Voltaire - Candide - Chapitre 30 - épilogue
Synthèse : L’épilogue de «Candide» constitue une étape cruciale dans le parcours initiatique du protagoniste, marquant une rupture avec les illusions initiales et une adhésion progressive à une philosophie pragmatique. Après avoir erré à travers un monde chaotique, Candide, confronté à l’absurdité de l’optimisme panglossien, se détache progressivement de cette doctrine. La réunion des personnages secondaires, transformés par l’épreuve, souligne l’importance de l’action et de l’occupation pour surmonter l’adversité.

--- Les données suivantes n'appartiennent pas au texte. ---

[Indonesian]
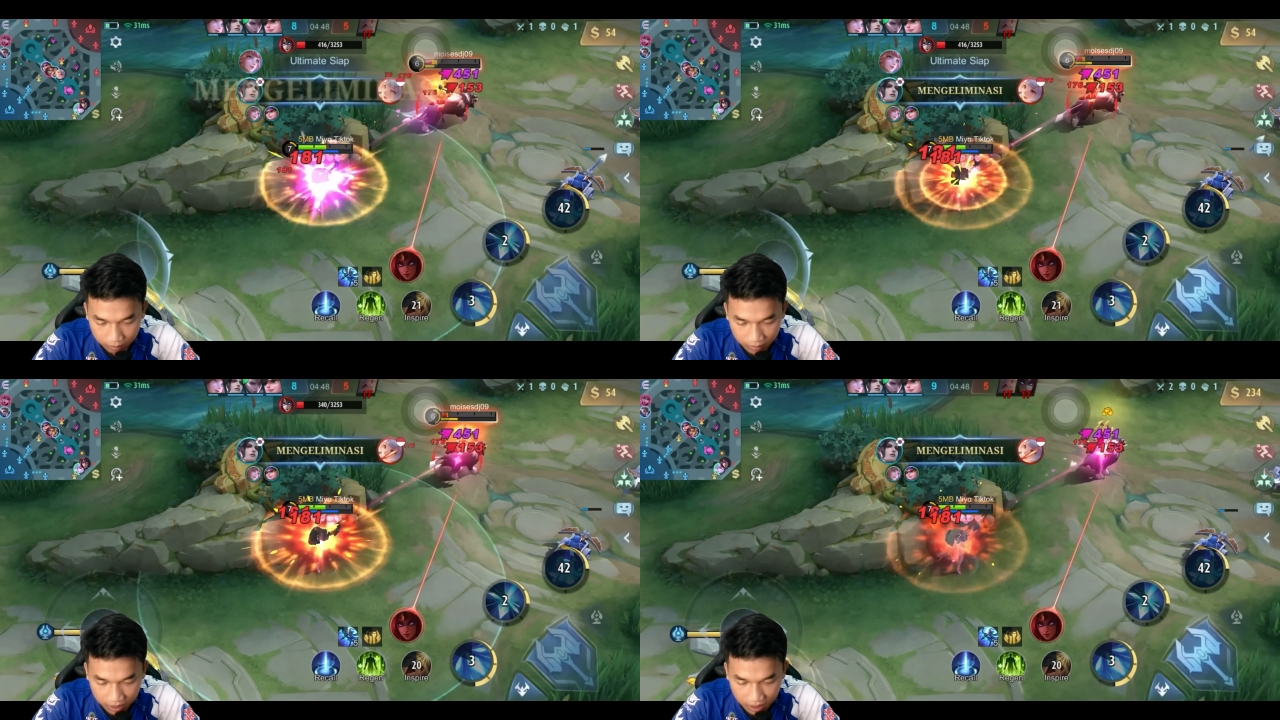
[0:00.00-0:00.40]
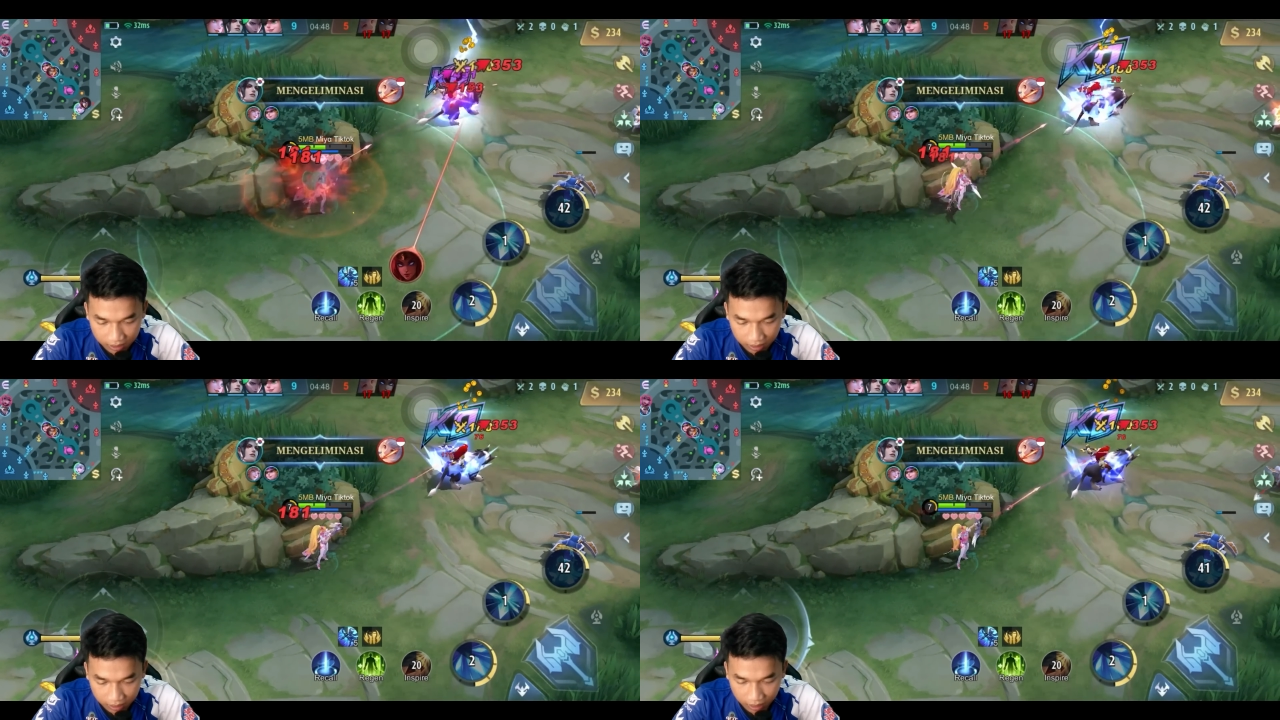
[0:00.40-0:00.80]
Menang
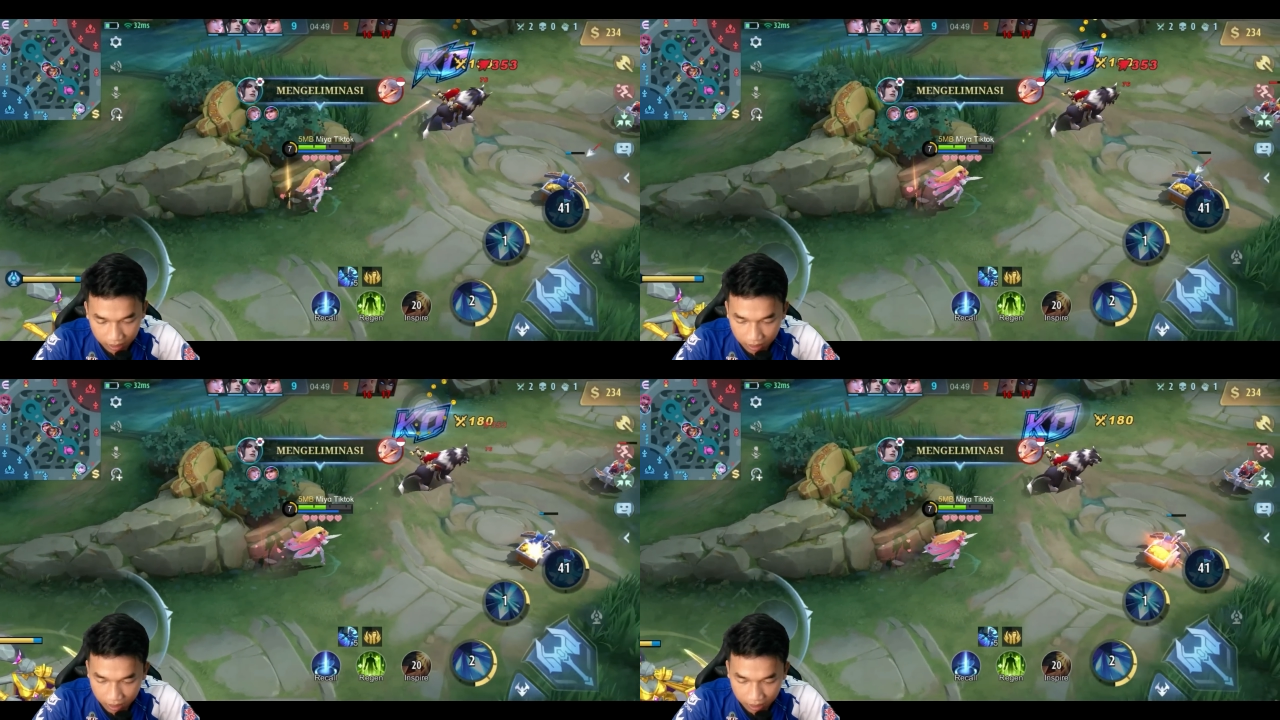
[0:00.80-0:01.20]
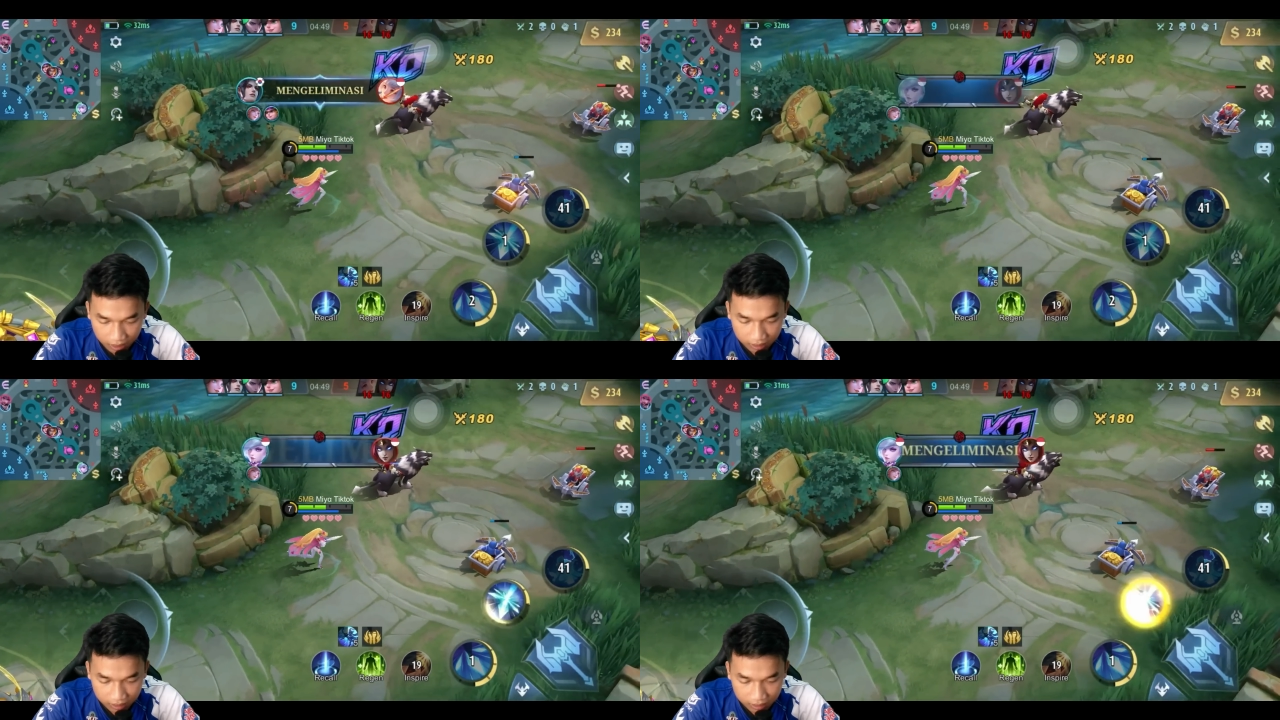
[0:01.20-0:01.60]
sih kita, ha,
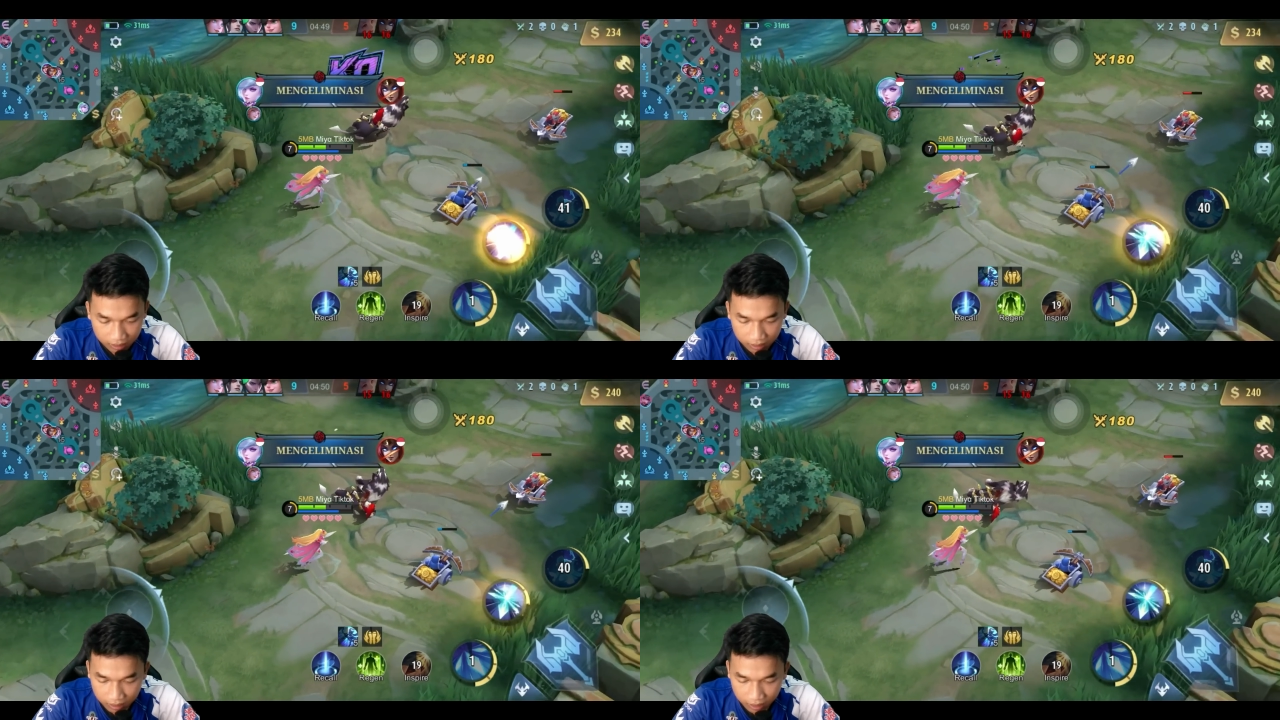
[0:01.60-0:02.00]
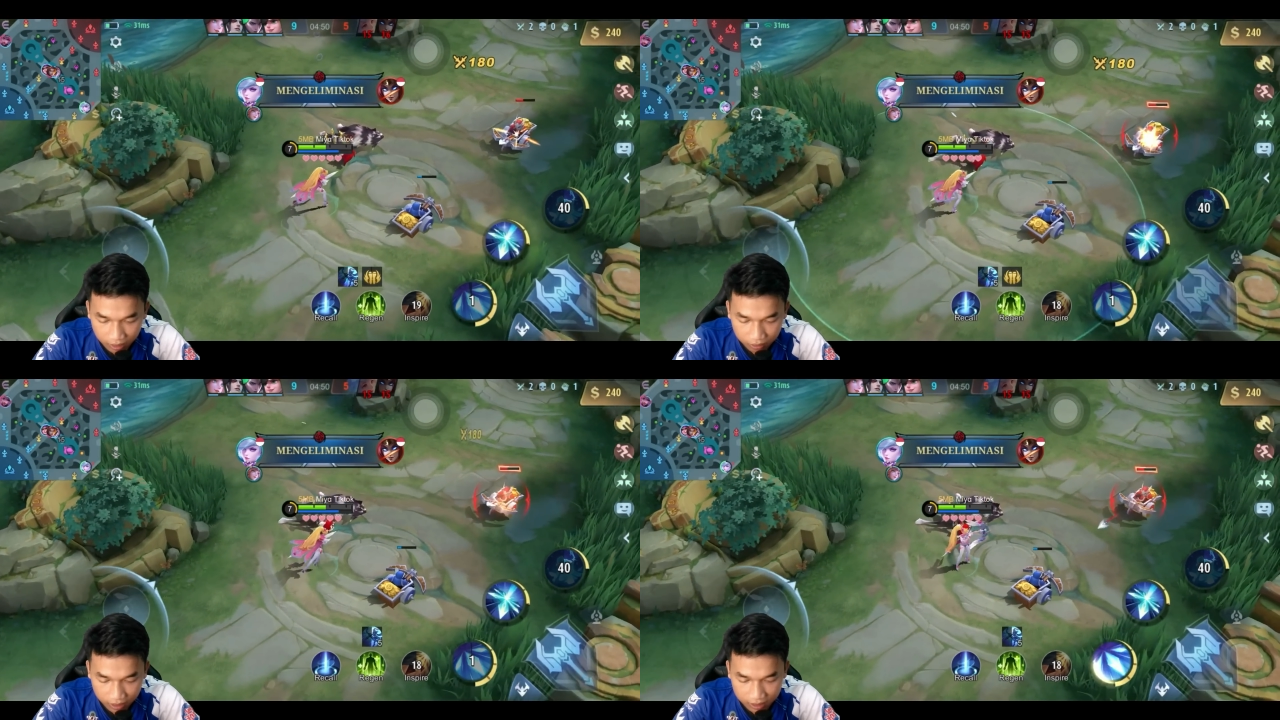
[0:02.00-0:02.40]
kan?
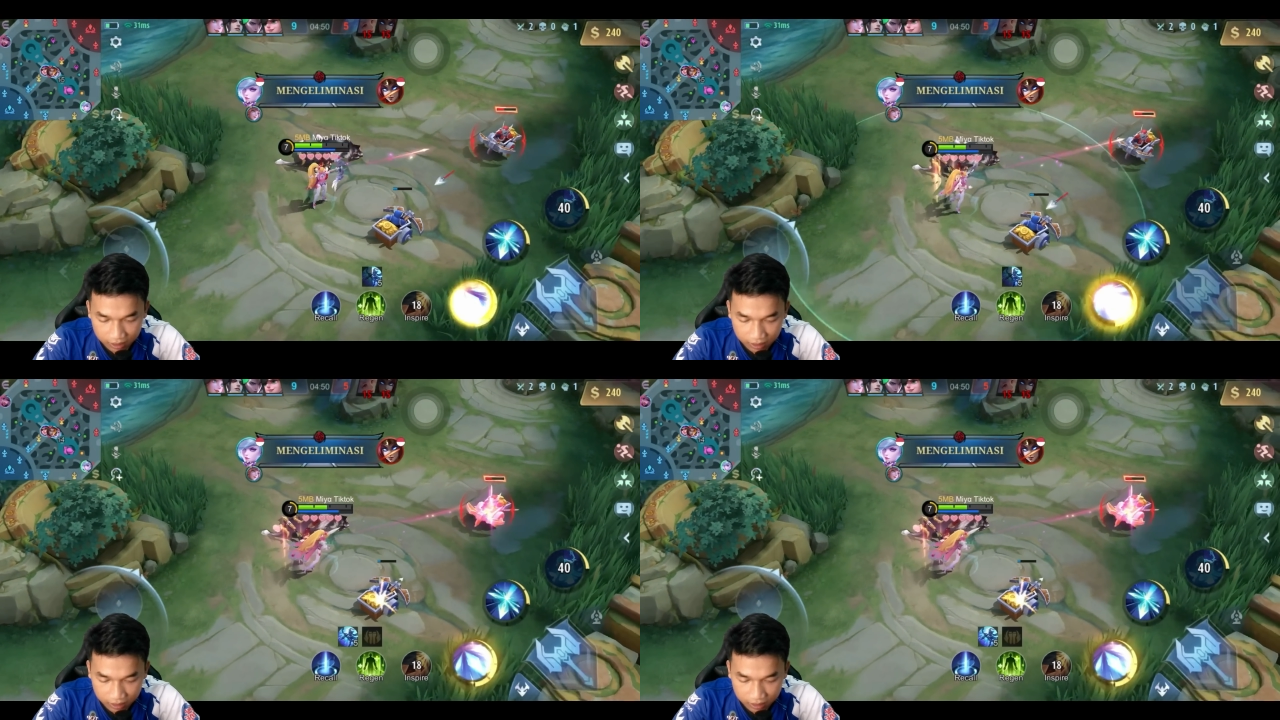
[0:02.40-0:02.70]
Gitu guys.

La critique virulente de la philosophie de Pangloss, jugée éloignée du réel, fausse dans son raisonnement et stérile dans ses effets, prépare le terrain pour l’émergence d’une nouvelle conception du bonheur. L’œuvre propose alors, à travers le conseil du vieux turc et la mise en récit de la petite communauté, une philosophie du «jardin», fondée sur le travail, la solidarité et la valorisation des talents individuels. Le «jardin» devient ainsi le symbole d’une quête de sens ancrée dans le concret, une invitation à cultiver son propre potentiel et à trouver le bonheur dans l’action et la communauté. L’épilogue, loin d’être une simple conclusion, révèle la complexité de la pensée voltairienne et son engagement pour un idéal de vie accessible et humaniste.